_What to work on:_
The full set of records needs to be retyped exactly.

_Available records:_
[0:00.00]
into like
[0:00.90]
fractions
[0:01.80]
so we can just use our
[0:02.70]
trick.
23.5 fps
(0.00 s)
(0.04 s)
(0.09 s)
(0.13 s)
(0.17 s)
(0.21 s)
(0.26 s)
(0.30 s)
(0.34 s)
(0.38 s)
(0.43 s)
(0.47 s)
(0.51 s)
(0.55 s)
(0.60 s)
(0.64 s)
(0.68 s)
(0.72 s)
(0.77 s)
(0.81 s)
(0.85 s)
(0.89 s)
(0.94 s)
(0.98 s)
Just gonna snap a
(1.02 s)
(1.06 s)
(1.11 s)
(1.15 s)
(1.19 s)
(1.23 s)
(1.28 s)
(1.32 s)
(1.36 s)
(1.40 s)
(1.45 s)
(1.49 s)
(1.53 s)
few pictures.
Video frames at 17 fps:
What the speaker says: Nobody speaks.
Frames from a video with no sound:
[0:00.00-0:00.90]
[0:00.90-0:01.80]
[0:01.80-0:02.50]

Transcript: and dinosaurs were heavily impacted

_Answer to this problem:_
[0:00.00]
into like
[0:00.90]
fractions
[0:01.80]
so we can just use our
[0:02.70]
trick.
23.5 fps
(0.00 s)
(0.04 s)
(0.09 s)
(0.13 s)
(0.17 s)
(0.21 s)
(0.26 s)
(0.30 s)
(0.34 s)
(0.38 s)
(0.43 s)
(0.47 s)
(0.51 s)
(0.55 s)
(0.60 s)
(0.64 s)
(0.68 s)
(0.72 s)
(0.77 s)
(0.81 s)
(0.85 s)
(0.89 s)
(0.94 s)
(0.98 s)
Just gonna snap a
(1.02 s)
(1.06 s)
(1.11 s)
(1.15 s)
(1.19 s)
(1.23 s)
(1.28 s)
(1.32 s)
(1.36 s)
(1.40 s)
(1.45 s)
(1.49 s)
(1.53 s)
few pictures.
Video frames at 17 fps:
What the speaker says: Nobody speaks.
Frames from a video with no sound:
[0:00.00-0:00.90]
[0:00.90-0:01.80]
[0:01.80-0:02.50]

Transcript: and dinosaurs were heavily impacted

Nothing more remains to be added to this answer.